> [Record extracts]:
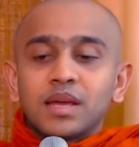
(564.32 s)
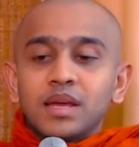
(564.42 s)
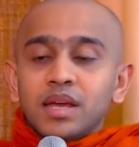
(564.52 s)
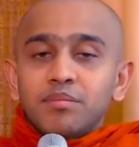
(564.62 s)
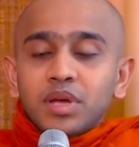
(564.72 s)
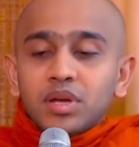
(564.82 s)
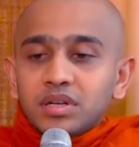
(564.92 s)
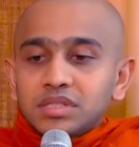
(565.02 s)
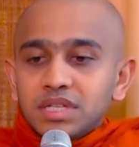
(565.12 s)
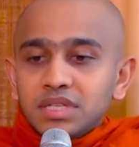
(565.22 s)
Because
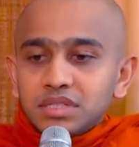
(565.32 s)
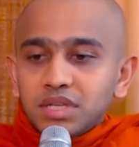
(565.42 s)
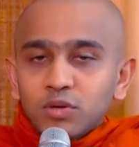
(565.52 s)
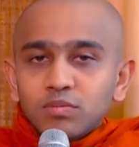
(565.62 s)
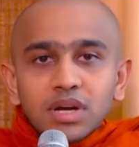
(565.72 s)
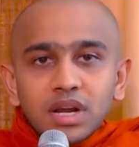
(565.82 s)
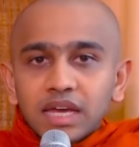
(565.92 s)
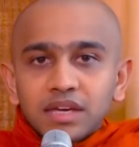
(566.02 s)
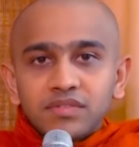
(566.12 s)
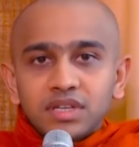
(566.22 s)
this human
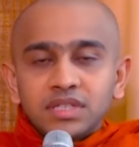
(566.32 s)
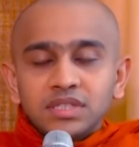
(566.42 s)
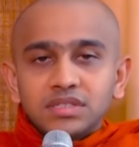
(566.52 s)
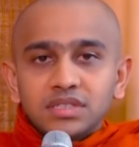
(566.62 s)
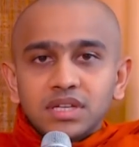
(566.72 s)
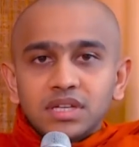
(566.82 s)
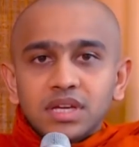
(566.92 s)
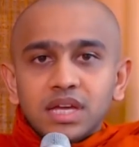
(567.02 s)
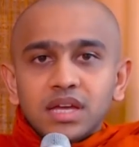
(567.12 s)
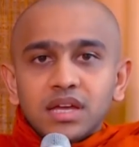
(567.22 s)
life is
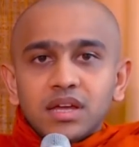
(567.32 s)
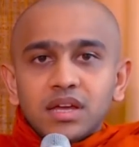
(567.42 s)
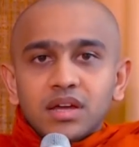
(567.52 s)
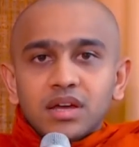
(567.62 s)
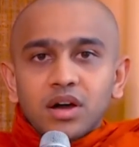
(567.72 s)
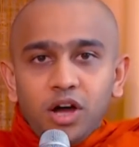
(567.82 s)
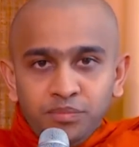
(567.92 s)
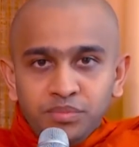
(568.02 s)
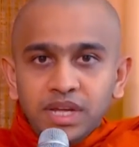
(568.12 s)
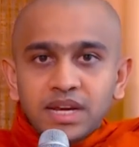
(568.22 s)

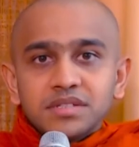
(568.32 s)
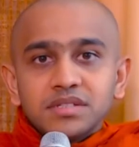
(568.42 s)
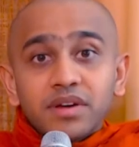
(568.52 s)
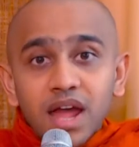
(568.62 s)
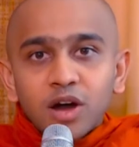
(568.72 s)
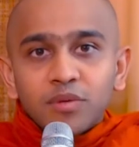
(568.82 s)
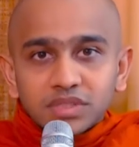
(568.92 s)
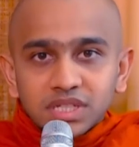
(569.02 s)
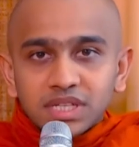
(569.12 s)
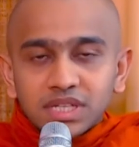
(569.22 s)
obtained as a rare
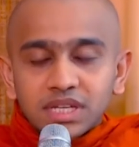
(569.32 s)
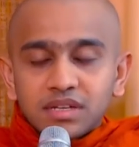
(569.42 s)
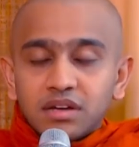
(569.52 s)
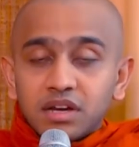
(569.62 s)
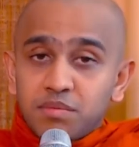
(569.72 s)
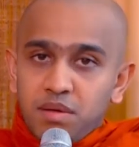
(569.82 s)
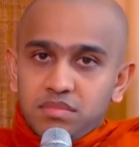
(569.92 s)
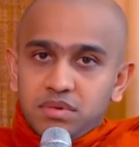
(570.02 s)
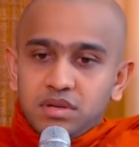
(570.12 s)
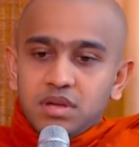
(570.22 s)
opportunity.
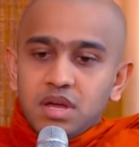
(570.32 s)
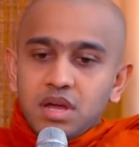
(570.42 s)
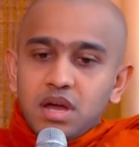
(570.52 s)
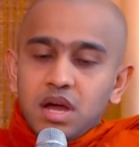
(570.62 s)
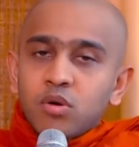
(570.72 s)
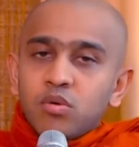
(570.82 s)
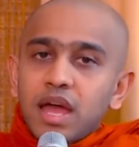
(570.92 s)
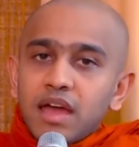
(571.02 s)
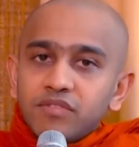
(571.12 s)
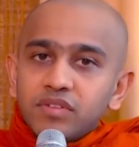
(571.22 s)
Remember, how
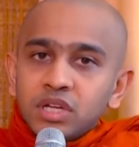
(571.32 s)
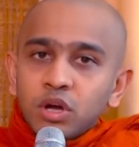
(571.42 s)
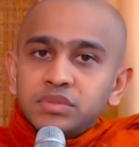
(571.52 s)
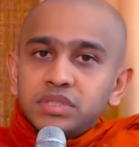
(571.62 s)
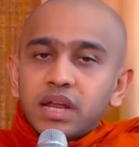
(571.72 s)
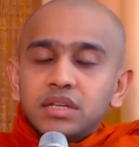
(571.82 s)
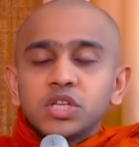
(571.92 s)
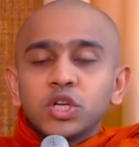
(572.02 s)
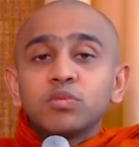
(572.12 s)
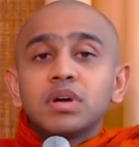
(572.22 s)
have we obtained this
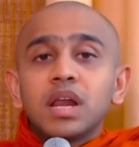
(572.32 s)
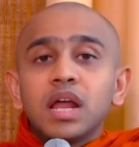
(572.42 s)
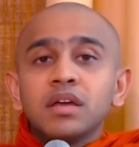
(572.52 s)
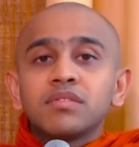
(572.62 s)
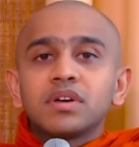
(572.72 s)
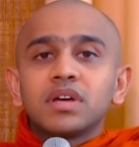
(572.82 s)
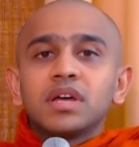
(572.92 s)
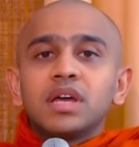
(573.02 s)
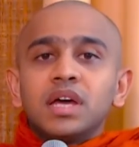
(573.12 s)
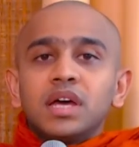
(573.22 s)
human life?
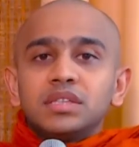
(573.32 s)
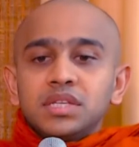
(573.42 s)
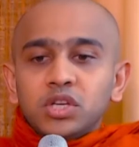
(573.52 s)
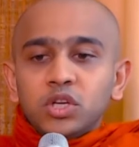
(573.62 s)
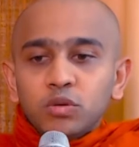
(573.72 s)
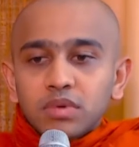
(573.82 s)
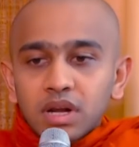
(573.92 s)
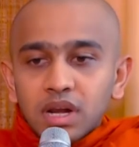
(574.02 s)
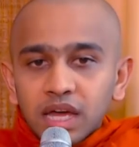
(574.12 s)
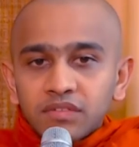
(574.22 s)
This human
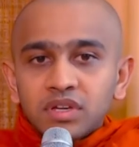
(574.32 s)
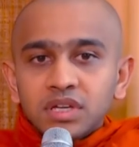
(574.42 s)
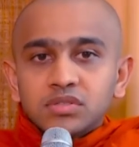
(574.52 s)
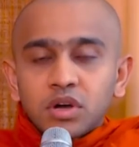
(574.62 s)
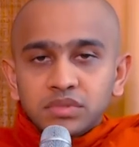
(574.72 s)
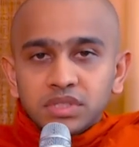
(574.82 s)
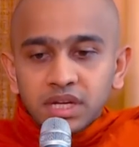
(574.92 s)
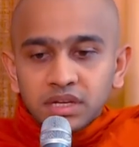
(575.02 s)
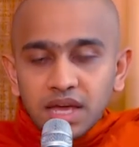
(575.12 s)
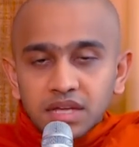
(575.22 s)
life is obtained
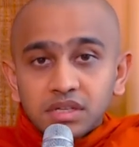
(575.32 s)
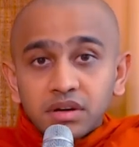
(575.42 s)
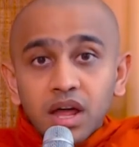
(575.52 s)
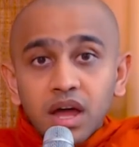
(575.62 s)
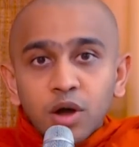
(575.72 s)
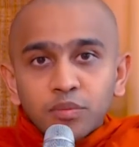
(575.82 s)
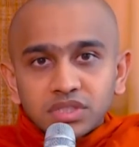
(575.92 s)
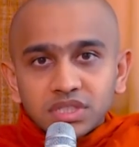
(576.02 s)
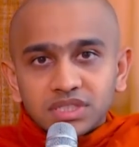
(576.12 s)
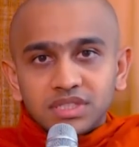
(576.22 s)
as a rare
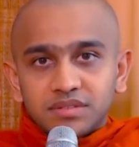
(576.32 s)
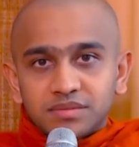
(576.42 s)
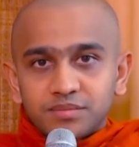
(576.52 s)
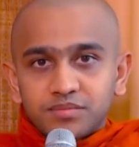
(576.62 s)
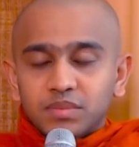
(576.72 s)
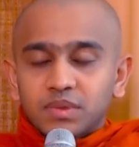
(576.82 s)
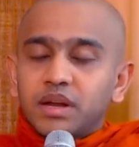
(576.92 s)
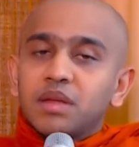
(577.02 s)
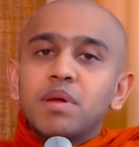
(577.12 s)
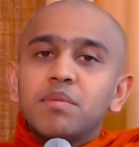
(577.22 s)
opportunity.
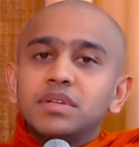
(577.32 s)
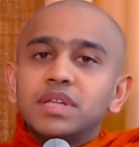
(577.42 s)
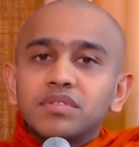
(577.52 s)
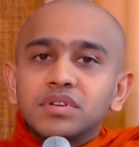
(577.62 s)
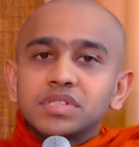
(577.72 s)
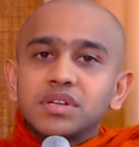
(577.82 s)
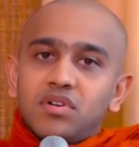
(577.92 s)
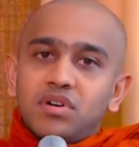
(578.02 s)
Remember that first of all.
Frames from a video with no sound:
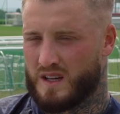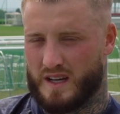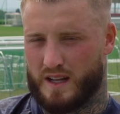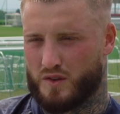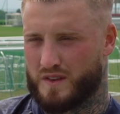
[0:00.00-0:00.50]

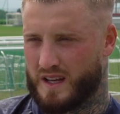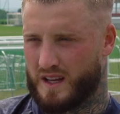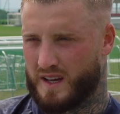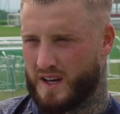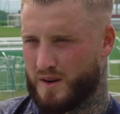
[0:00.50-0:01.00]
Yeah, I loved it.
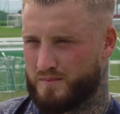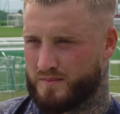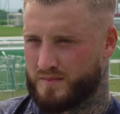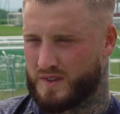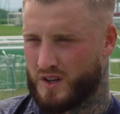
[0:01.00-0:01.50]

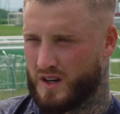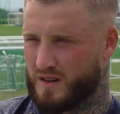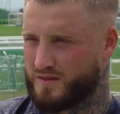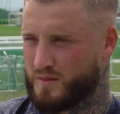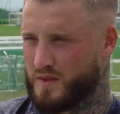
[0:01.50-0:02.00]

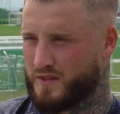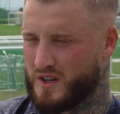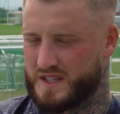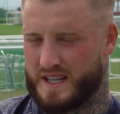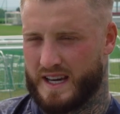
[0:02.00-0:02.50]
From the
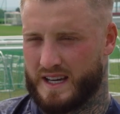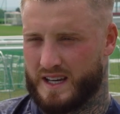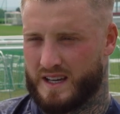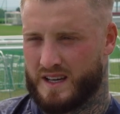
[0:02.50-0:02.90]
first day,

> [Task statement]: When you restate the listing above, give each line word for word but leave out every image.

> [Task response]:
(564.32 s)
(564.42 s)
(564.52 s)
(564.62 s)
(564.72 s)
(564.82 s)
(564.92 s)
(565.02 s)
(565.12 s)
(565.22 s)
Because
(565.32 s)
(565.42 s)
(565.52 s)
(565.62 s)
(565.72 s)
(565.82 s)
(565.92 s)
(566.02 s)
(566.12 s)
(566.22 s)
this human
(566.32 s)
(566.42 s)
(566.52 s)
(566.62 s)
(566.72 s)
(566.82 s)
(566.92 s)
(567.02 s)
(567.12 s)
(567.22 s)
life is
(567.32 s)
(567.42 s)
(567.52 s)
(567.62 s)
(567.72 s)
(567.82 s)
(567.92 s)
(568.02 s)
(568.12 s)
(568.22 s)

(568.32 s)
(568.42 s)
(568.52 s)
(568.62 s)
(568.72 s)
(568.82 s)
(568.92 s)
(569.02 s)
(569.12 s)
(569.22 s)
obtained as a rare
(569.32 s)
(569.42 s)
(569.52 s)
(569.62 s)
(569.72 s)
(569.82 s)
(569.92 s)
(570.02 s)
(570.12 s)
(570.22 s)
opportunity.
(570.32 s)
(570.42 s)
(570.52 s)
(570.62 s)
(570.72 s)
(570.82 s)
(570.92 s)
(571.02 s)
(571.12 s)
(571.22 s)
Remember, how
(571.32 s)
(571.42 s)
(571.52 s)
(571.62 s)
(571.72 s)
(571.82 s)
(571.92 s)
(572.02 s)
(572.12 s)
(572.22 s)
have we obtained this
(572.32 s)
(572.42 s)
(572.52 s)
(572.62 s)
(572.72 s)
(572.82 s)
(572.92 s)
(573.02 s)
(573.12 s)
(573.22 s)
human life?
(573.32 s)
(573.42 s)
(573.52 s)
(573.62 s)
(573.72 s)
(573.82 s)
(573.92 s)
(574.02 s)
(574.12 s)
(574.22 s)
This human
(574.32 s)
(574.42 s)
(574.52 s)
(574.62 s)
(574.72 s)
(574.82 s)
(574.92 s)
(575.02 s)
(575.12 s)
(575.22 s)
life is obtained
(575.32 s)
(575.42 s)
(575.52 s)
(575.62 s)
(575.72 s)
(575.82 s)
(575.92 s)
(576.02 s)
(576.12 s)
(576.22 s)
as a rare
(576.32 s)
(576.42 s)
(576.52 s)
(576.62 s)
(576.72 s)
(576.82 s)
(576.92 s)
(577.02 s)
(577.12 s)
(577.22 s)
opportunity.
(577.32 s)
(577.42 s)
(577.52 s)
(577.62 s)
(577.72 s)
(577.82 s)
(577.92 s)
(578.02 s)
Remember that first of all.
Frames from a video with no sound:
[0:00.00-0:00.50]

[0:00.50-0:01.00]
Yeah, I loved it.
[0:01.00-0:01.50]

[0:01.50-0:02.00]

[0:02.00-0:02.50]
From the
[0:02.50-0:02.90]
first day,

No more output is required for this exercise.